I understand that discouraging people from stepping on the rake is denying them the opportunity to learn. Most people can learn only when they personally experience the consequences. But the sooner the seed of a new perspective is planted, the sooner it will manifest in conscious thought pattern, and that's what I wish for every nona itt who genuinely has no frame of reference for what a stable connection looks like.

Anonymous 103088

Usually people don't have sexual intercourse with their parents, siblings or their friends, even though, they love them and they don't feel lust towards them. So your love framework doesn't fit the phenomenon OP is probably referring to. It's similar in certain aspects but not the same. Also, you are framing falling in love with somebody like a sickness and list symptoms everybody is familiar with in your pic to gaslight them into your suggested belief without giving any other definition of romantic love OP can work with instead you instill fear for something that is perfectly normal. I wouldn't trust your intentions if I were OP

Anonymous 103144

Not OP, but for what it's worth, I liked your post and needed the reminder now that I can feel another pointless bout of limerence coming on towards a guy who is inappropriate for me for many reasons, including his much younger age.
Last year, I already experienced a strong phase of limerence towards someone else with a lot of the symptoms listed in your screenshot.
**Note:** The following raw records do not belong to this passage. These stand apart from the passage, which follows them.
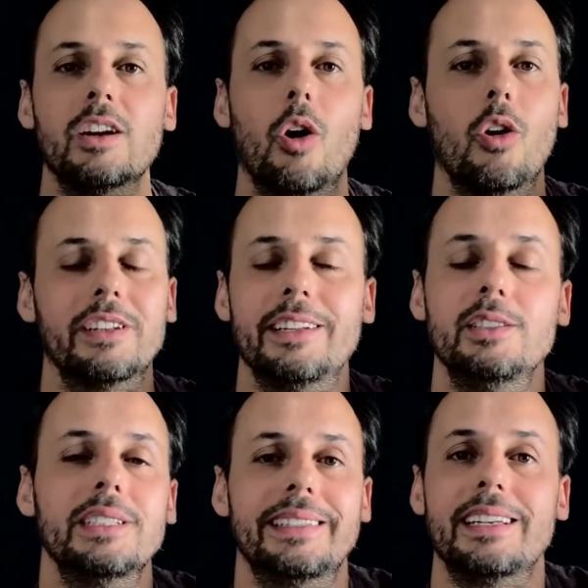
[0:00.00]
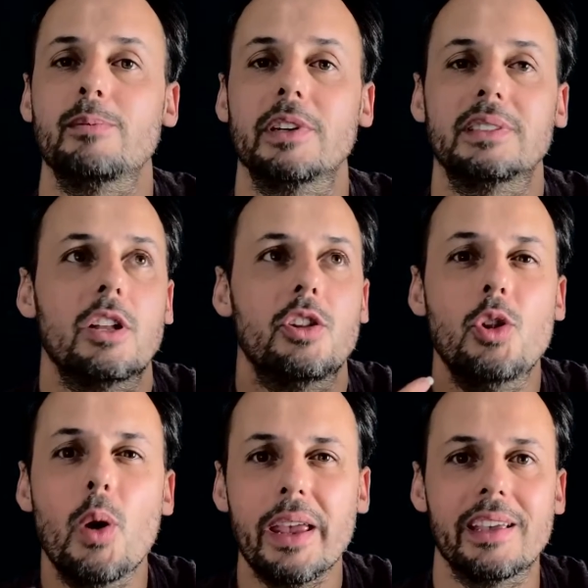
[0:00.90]
or deducting, but
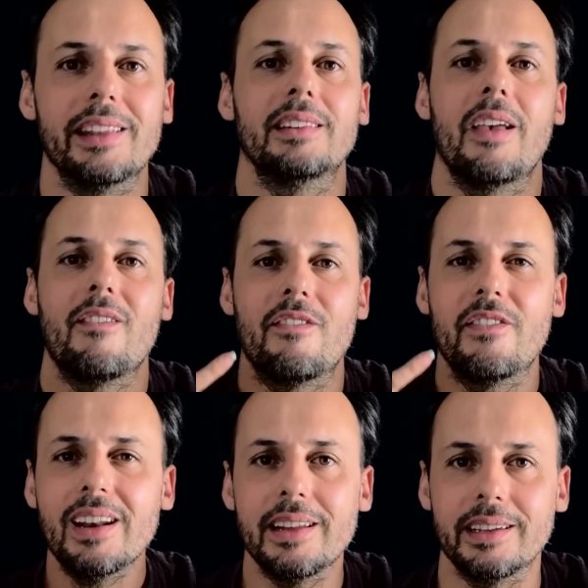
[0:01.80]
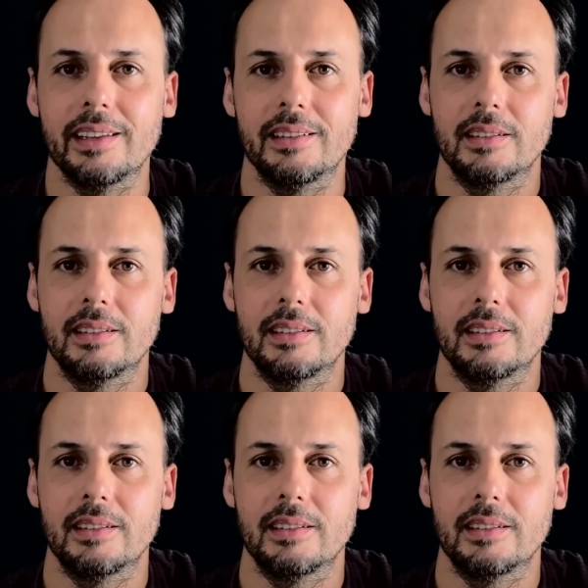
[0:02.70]
knowing it, feeling it.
It made me feel like I was sick and crazy and you're right in saying that this sort of thing isn't worth cultivating. It makes more sense to build relationships with people who I can tell with certainty care about me instead of giving in to my brain concocting delusional fantasies about random guys I have no true connection with.

Anonymous 103160

This is what goes through the average lesbian’s mind when she sees a cute couple holding hands in public, look at her and laugh nonas.